(Beginning of Input records)
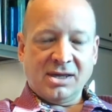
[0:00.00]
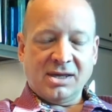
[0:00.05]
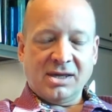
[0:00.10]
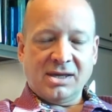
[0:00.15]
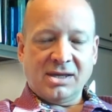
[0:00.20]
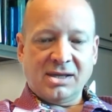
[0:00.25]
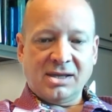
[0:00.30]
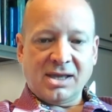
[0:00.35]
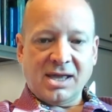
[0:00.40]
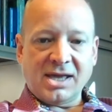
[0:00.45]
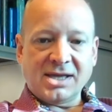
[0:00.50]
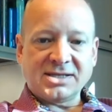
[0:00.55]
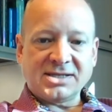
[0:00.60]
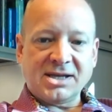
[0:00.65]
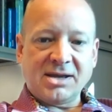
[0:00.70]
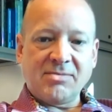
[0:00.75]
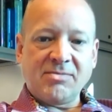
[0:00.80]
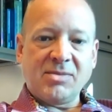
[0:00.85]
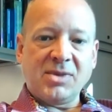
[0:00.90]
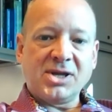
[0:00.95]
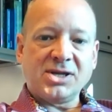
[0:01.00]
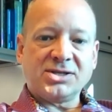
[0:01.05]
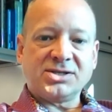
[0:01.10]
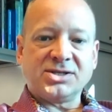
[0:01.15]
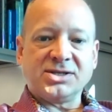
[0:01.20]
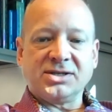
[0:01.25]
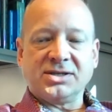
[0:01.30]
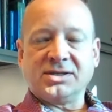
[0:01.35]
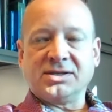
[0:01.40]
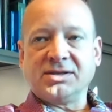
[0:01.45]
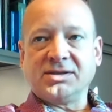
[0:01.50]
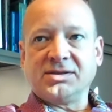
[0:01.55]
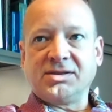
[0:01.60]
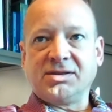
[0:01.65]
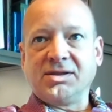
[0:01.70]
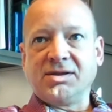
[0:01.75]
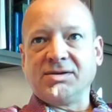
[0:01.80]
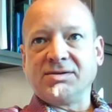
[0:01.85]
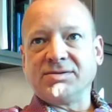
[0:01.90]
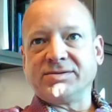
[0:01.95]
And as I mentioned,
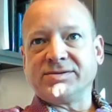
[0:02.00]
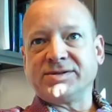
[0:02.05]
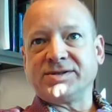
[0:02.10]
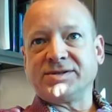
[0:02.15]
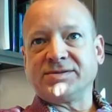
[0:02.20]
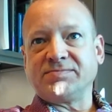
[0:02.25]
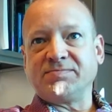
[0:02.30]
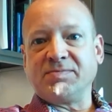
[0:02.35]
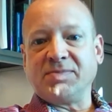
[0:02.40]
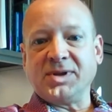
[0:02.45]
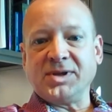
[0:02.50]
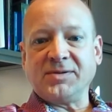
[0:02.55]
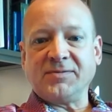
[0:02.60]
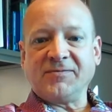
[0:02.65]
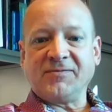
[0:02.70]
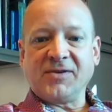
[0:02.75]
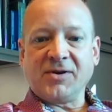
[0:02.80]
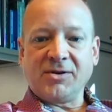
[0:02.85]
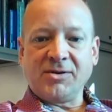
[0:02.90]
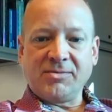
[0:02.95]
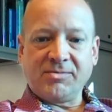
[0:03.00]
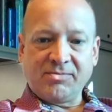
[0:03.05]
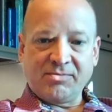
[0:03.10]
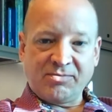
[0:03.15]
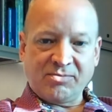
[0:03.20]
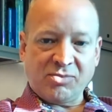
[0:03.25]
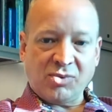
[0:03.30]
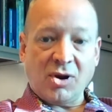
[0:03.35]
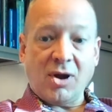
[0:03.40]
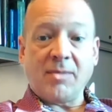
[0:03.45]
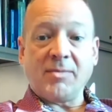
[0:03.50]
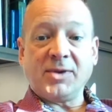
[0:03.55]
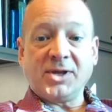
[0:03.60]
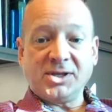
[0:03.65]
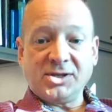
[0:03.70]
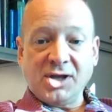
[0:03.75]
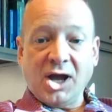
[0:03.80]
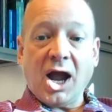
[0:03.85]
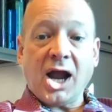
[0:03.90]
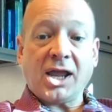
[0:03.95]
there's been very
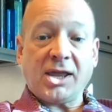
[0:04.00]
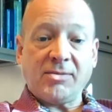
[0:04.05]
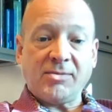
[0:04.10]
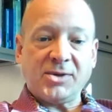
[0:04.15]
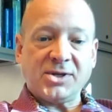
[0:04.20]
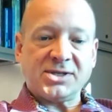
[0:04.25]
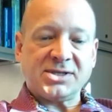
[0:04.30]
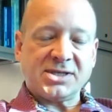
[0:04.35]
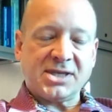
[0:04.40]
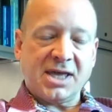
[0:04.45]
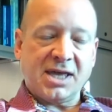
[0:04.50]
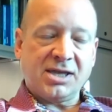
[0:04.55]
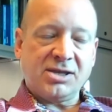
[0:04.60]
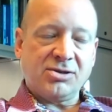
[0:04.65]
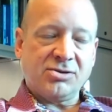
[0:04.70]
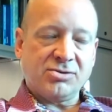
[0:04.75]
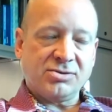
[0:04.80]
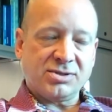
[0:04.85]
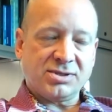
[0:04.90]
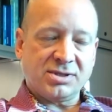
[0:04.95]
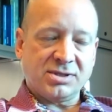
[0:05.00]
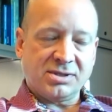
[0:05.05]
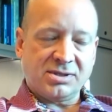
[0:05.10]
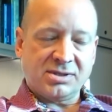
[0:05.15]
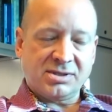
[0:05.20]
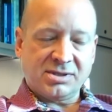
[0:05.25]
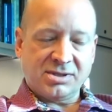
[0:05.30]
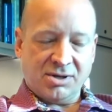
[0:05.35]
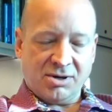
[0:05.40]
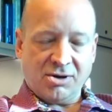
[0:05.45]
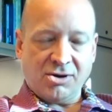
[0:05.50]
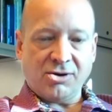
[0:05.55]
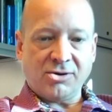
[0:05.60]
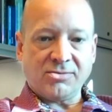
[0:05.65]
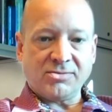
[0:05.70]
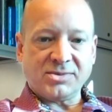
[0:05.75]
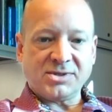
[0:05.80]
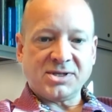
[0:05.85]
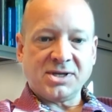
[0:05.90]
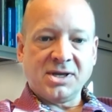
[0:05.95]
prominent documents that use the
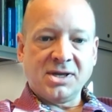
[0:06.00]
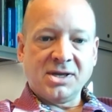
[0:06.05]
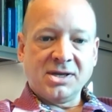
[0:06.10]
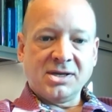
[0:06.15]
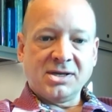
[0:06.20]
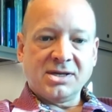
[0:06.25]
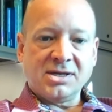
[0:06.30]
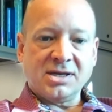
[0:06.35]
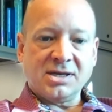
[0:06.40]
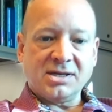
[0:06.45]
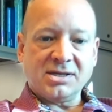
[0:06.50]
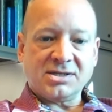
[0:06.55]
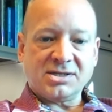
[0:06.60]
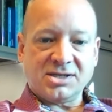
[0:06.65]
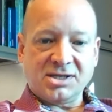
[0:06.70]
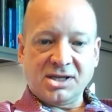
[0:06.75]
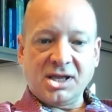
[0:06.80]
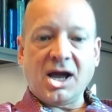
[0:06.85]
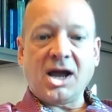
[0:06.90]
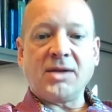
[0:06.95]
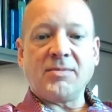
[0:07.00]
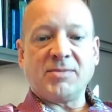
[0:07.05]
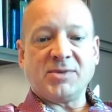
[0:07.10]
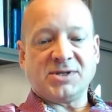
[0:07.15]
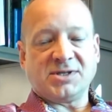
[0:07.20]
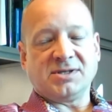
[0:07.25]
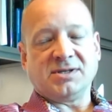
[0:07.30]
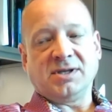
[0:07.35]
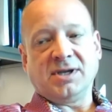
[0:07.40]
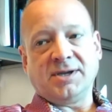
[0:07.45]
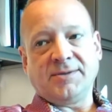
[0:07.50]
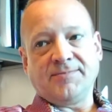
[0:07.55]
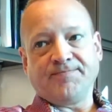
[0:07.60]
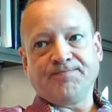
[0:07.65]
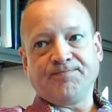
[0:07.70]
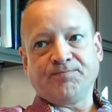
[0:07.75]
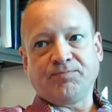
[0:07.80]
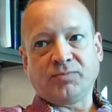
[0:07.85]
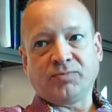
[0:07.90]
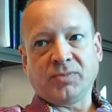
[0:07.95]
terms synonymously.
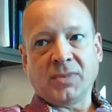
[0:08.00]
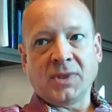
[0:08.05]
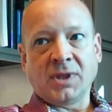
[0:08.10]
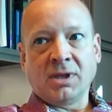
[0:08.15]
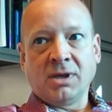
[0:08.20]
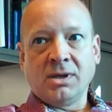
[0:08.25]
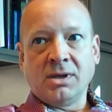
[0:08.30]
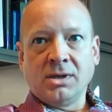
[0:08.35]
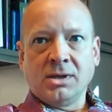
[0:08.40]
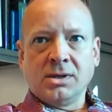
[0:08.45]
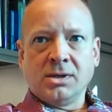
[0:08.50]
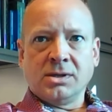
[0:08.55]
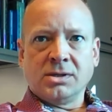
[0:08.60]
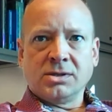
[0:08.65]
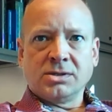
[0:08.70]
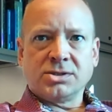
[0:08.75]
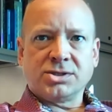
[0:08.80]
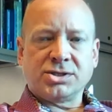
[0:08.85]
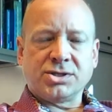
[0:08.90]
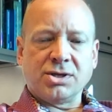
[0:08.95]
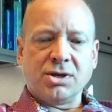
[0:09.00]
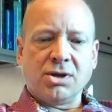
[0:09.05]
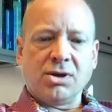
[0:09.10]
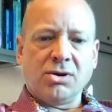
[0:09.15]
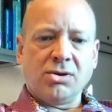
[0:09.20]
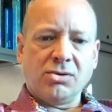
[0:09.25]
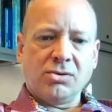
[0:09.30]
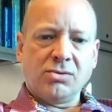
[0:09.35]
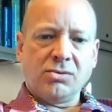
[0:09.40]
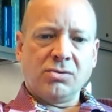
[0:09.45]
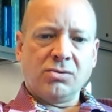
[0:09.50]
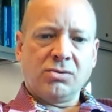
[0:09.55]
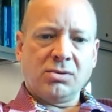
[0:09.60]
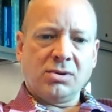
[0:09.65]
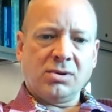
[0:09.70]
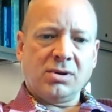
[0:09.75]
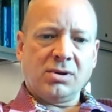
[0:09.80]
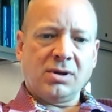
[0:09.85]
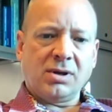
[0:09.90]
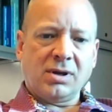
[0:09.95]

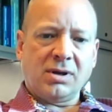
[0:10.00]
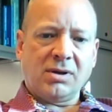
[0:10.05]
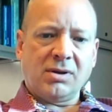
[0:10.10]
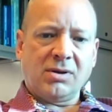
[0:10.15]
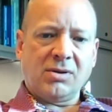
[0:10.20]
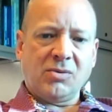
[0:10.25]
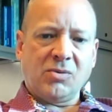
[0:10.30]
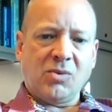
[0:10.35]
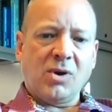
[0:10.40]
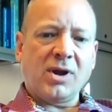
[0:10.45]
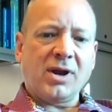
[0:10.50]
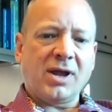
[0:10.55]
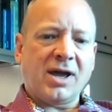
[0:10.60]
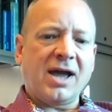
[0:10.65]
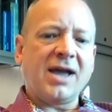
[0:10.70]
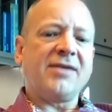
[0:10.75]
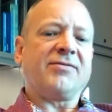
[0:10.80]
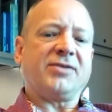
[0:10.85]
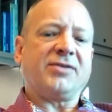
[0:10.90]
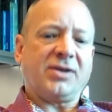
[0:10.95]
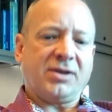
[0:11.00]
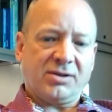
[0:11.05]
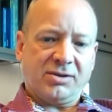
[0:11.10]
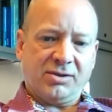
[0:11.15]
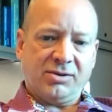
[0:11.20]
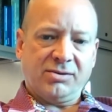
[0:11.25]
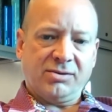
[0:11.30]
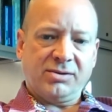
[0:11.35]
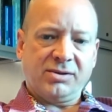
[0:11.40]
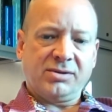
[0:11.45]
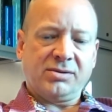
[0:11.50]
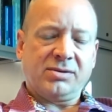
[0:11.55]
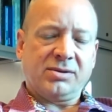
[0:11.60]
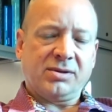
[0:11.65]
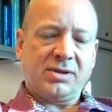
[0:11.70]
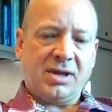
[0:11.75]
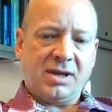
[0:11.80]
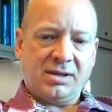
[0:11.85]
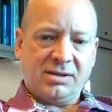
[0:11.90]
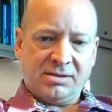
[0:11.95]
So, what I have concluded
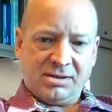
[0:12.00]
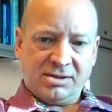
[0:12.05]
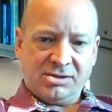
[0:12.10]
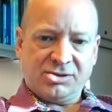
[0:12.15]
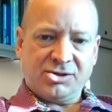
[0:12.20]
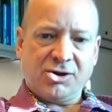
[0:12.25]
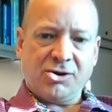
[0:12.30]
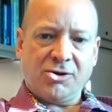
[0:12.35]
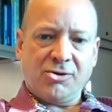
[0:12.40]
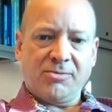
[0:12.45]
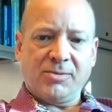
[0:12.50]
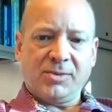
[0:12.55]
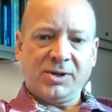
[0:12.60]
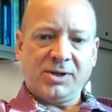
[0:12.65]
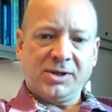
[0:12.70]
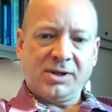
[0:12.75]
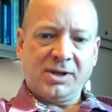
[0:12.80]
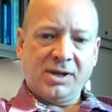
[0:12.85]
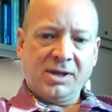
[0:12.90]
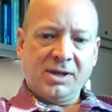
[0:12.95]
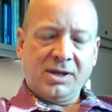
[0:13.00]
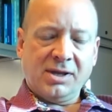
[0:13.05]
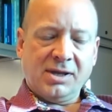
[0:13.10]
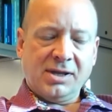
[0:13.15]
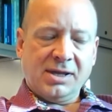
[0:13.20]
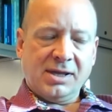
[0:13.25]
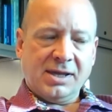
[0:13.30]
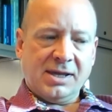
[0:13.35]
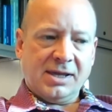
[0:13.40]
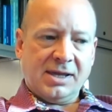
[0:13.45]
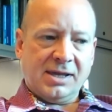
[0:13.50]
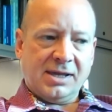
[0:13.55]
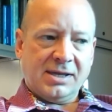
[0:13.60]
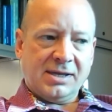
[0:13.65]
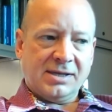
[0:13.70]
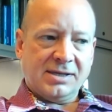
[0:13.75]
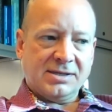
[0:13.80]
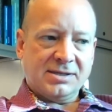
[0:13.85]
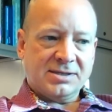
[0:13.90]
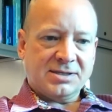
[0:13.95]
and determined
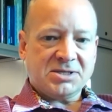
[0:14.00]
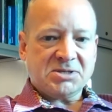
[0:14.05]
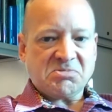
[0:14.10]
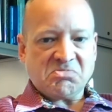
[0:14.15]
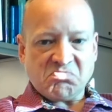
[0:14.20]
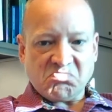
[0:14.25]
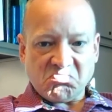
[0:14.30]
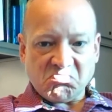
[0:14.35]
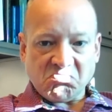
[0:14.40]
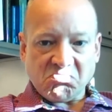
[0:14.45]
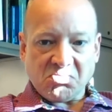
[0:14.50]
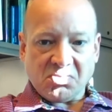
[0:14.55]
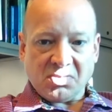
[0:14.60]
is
(End of Input records)
Task instructions: Restate the records above word for word. Skip every picture.

Solution below:
[0:00.00]
[0:00.05]
[0:00.10]
[0:00.15]
[0:00.20]
[0:00.25]
[0:00.30]
[0:00.35]
[0:00.40]
[0:00.45]
[0:00.50]
[0:00.55]
[0:00.60]
[0:00.65]
[0:00.70]
[0:00.75]
[0:00.80]
[0:00.85]
[0:00.90]
[0:00.95]
[0:01.00]
[0:01.05]
[0:01.10]
[0:01.15]
[0:01.20]
[0:01.25]
[0:01.30]
[0:01.35]
[0:01.40]
[0:01.45]
[0:01.50]
[0:01.55]
[0:01.60]
[0:01.65]
[0:01.70]
[0:01.75]
[0:01.80]
[0:01.85]
[0:01.90]
[0:01.95]
And as I mentioned,
[0:02.00]
[0:02.05]
[0:02.10]
[0:02.15]
[0:02.20]
[0:02.25]
[0:02.30]
[0:02.35]
[0:02.40]
[0:02.45]
[0:02.50]
[0:02.55]
[0:02.60]
[0:02.65]
[0:02.70]
[0:02.75]
[0:02.80]
[0:02.85]
[0:02.90]
[0:02.95]
[0:03.00]
[0:03.05]
[0:03.10]
[0:03.15]
[0:03.20]
[0:03.25]
[0:03.30]
[0:03.35]
[0:03.40]
[0:03.45]
[0:03.50]
[0:03.55]
[0:03.60]
[0:03.65]
[0:03.70]
[0:03.75]
[0:03.80]
[0:03.85]
[0:03.90]
[0:03.95]
there's been very
[0:04.00]
[0:04.05]
[0:04.10]
[0:04.15]
[0:04.20]
[0:04.25]
[0:04.30]
[0:04.35]
[0:04.40]
[0:04.45]
[0:04.50]
[0:04.55]
[0:04.60]
[0:04.65]
[0:04.70]
[0:04.75]
[0:04.80]
[0:04.85]
[0:04.90]
[0:04.95]
[0:05.00]
[0:05.05]
[0:05.10]
[0:05.15]
[0:05.20]
[0:05.25]
[0:05.30]
[0:05.35]
[0:05.40]
[0:05.45]
[0:05.50]
[0:05.55]
[0:05.60]
[0:05.65]
[0:05.70]
[0:05.75]
[0:05.80]
[0:05.85]
[0:05.90]
[0:05.95]
prominent documents that use the
[0:06.00]
[0:06.05]
[0:06.10]
[0:06.15]
[0:06.20]
[0:06.25]
[0:06.30]
[0:06.35]
[0:06.40]
[0:06.45]
[0:06.50]
[0:06.55]
[0:06.60]
[0:06.65]
[0:06.70]
[0:06.75]
[0:06.80]
[0:06.85]
[0:06.90]
[0:06.95]
[0:07.00]
[0:07.05]
[0:07.10]
[0:07.15]
[0:07.20]
[0:07.25]
[0:07.30]
[0:07.35]
[0:07.40]
[0:07.45]
[0:07.50]
[0:07.55]
[0:07.60]
[0:07.65]
[0:07.70]
[0:07.75]
[0:07.80]
[0:07.85]
[0:07.90]
[0:07.95]
terms synonymously.
[0:08.00]
[0:08.05]
[0:08.10]
[0:08.15]
[0:08.20]
[0:08.25]
[0:08.30]
[0:08.35]
[0:08.40]
[0:08.45]
[0:08.50]
[0:08.55]
[0:08.60]
[0:08.65]
[0:08.70]
[0:08.75]
[0:08.80]
[0:08.85]
[0:08.90]
[0:08.95]
[0:09.00]
[0:09.05]
[0:09.10]
[0:09.15]
[0:09.20]
[0:09.25]
[0:09.30]
[0:09.35]
[0:09.40]
[0:09.45]
[0:09.50]
[0:09.55]
[0:09.60]
[0:09.65]
[0:09.70]
[0:09.75]
[0:09.80]
[0:09.85]
[0:09.90]
[0:09.95]

[0:10.00]
[0:10.05]
[0:10.10]
[0:10.15]
[0:10.20]
[0:10.25]
[0:10.30]
[0:10.35]
[0:10.40]
[0:10.45]
[0:10.50]
[0:10.55]
[0:10.60]
[0:10.65]
[0:10.70]
[0:10.75]
[0:10.80]
[0:10.85]
[0:10.90]
[0:10.95]
[0:11.00]
[0:11.05]
[0:11.10]
[0:11.15]
[0:11.20]
[0:11.25]
[0:11.30]
[0:11.35]
[0:11.40]
[0:11.45]
[0:11.50]
[0:11.55]
[0:11.60]
[0:11.65]
[0:11.70]
[0:11.75]
[0:11.80]
[0:11.85]
[0:11.90]
[0:11.95]
So, what I have concluded
[0:12.00]
[0:12.05]
[0:12.10]
[0:12.15]
[0:12.20]
[0:12.25]
[0:12.30]
[0:12.35]
[0:12.40]
[0:12.45]
[0:12.50]
[0:12.55]
[0:12.60]
[0:12.65]
[0:12.70]
[0:12.75]
[0:12.80]
[0:12.85]
[0:12.90]
[0:12.95]
[0:13.00]
[0:13.05]
[0:13.10]
[0:13.15]
[0:13.20]
[0:13.25]
[0:13.30]
[0:13.35]
[0:13.40]
[0:13.45]
[0:13.50]
[0:13.55]
[0:13.60]
[0:13.65]
[0:13.70]
[0:13.75]
[0:13.80]
[0:13.85]
[0:13.90]
[0:13.95]
and determined
[0:14.00]
[0:14.05]
[0:14.10]
[0:14.15]
[0:14.20]
[0:14.25]
[0:14.30]
[0:14.35]
[0:14.40]
[0:14.45]
[0:14.50]
[0:14.55]
[0:14.60]
is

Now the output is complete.